American Puzzle said...

In America, we tend to de-value what we don't understand. I love this essay and how you articulate the assumptions made about manual work and the people who perform these tasks. Like Deborah Meier, I also know people who have chosen a life or a career (even temporarily) that involves manual labor - highly skilled and highly educated people who decided, for various reasons, that they wanted a different type of life. We have gotten so far away from the Transcendentalists' belief in the dignity of manual labor. Not that 19th century America embraced that idea wholeheartedly either, but at least there was a movement and a well-educated group of people who were trying to encourage the larger population to recognize the value and dignity in working with your body, hands, AND mind. Has there EVER been a moment in human history when a society valued manual labor as an intelligent activity?

Cindy Howard said...

Cindy Howard

While I realize that you have not updated your bog on the topic of Work, Intelligence, and the Blue-Collar Vote, Part Two within the last year, I had to add my comments to the subject as it came very close to home for me.
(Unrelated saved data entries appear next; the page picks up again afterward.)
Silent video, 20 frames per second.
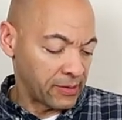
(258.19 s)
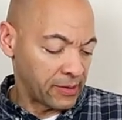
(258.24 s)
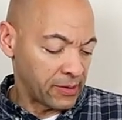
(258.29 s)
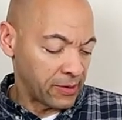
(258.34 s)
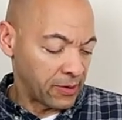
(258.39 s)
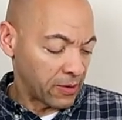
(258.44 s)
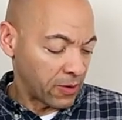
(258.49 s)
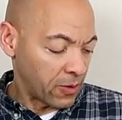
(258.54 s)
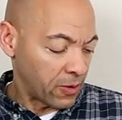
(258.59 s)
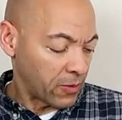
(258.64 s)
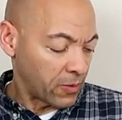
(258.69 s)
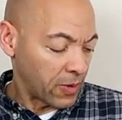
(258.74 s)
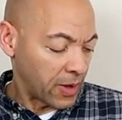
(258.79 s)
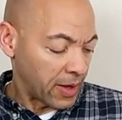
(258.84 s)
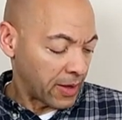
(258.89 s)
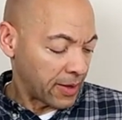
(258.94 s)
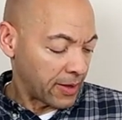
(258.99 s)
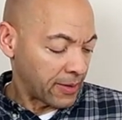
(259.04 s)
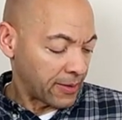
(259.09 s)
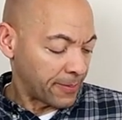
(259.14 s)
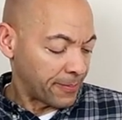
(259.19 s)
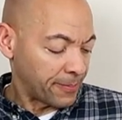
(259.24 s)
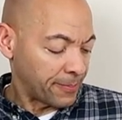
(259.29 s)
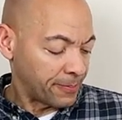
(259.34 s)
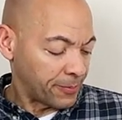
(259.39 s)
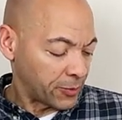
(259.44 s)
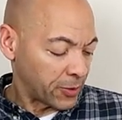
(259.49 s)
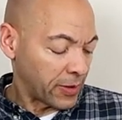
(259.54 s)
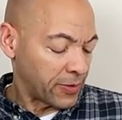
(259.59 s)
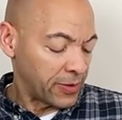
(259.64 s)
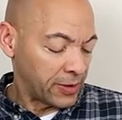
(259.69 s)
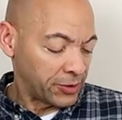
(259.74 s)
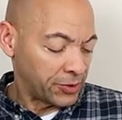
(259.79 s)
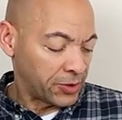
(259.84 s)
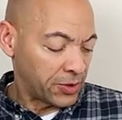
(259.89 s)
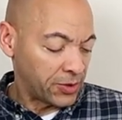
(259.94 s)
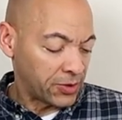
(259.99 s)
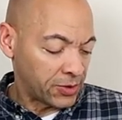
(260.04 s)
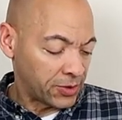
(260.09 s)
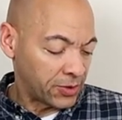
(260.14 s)
you know, um, so I think
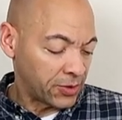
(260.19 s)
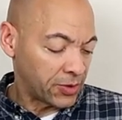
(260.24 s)
she's,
As one of the many sons and daughters growing up in a small West Virginia town with my family, Blue Collar was and is our middle name. To me, it is a sense of pride that comes from my family’s heritage. While my father did not work in the coal mines, he was and is a retired chemical plant worker; a maintenance man that worked as an insulator for the company. My grandfathers and uncles shared similar job descriptions. My mother, one of the few for her era, while never attending college, worked outside of the home with the town accountant. She completed the yearly taxes for most in our town, while her boss signed off on them. Being a teacher, I am considered a White Collar worker, but I know without a doubt that there are great intelligences within my family of Blue Collar relatives. They were the beginning point of me as well as countless cousins that attended and successfully graduated courses of study from accredited colleges and universities. As odd as it sounds, I believe that my father thought himself that Blue Collar workers were not as “good” as White Collar workers. I remember him telling me that I would go to college. It was not an option. He didn’t want me to work in the physical labor world that surrounded him and much of his generation. He told me that he did not want me to, “come home from work dirty, sweaty, and tired.” Well dad, I do come home tired or mentally drained on many occasions after a day of teaching, and I am often covered in marker, ink, and playground dirt and wonder if my life wouldn’t be easier if I had a Blue Collar position. The grass…is it greener?

Today I live in an urban area, just outside of Savannah, Georgia. Teaching for the last 17 years in a successful educational system, I work with students from all types of families, of both Blue Collar and White Collar heritage. I will tell you that the color of the parents’ collar means little within the walls of a public education classroom. Children learn. Children have different interests and thinking skills. Children learn differently, think differently, and will grow up to follow the different paths that their goals and hearts take them to. As the teacher of these students, I must communicate with their parents in language that they can all understand. I would not expect a doctor to speak to me using only medical terms anymore that I would like for my mechanic to talk to me using mechanical language. We all, when discussing our futures, our children, must speak the same language.

Teaching is the job that I do wearing my White Collar blouse over my Blue Collar heart.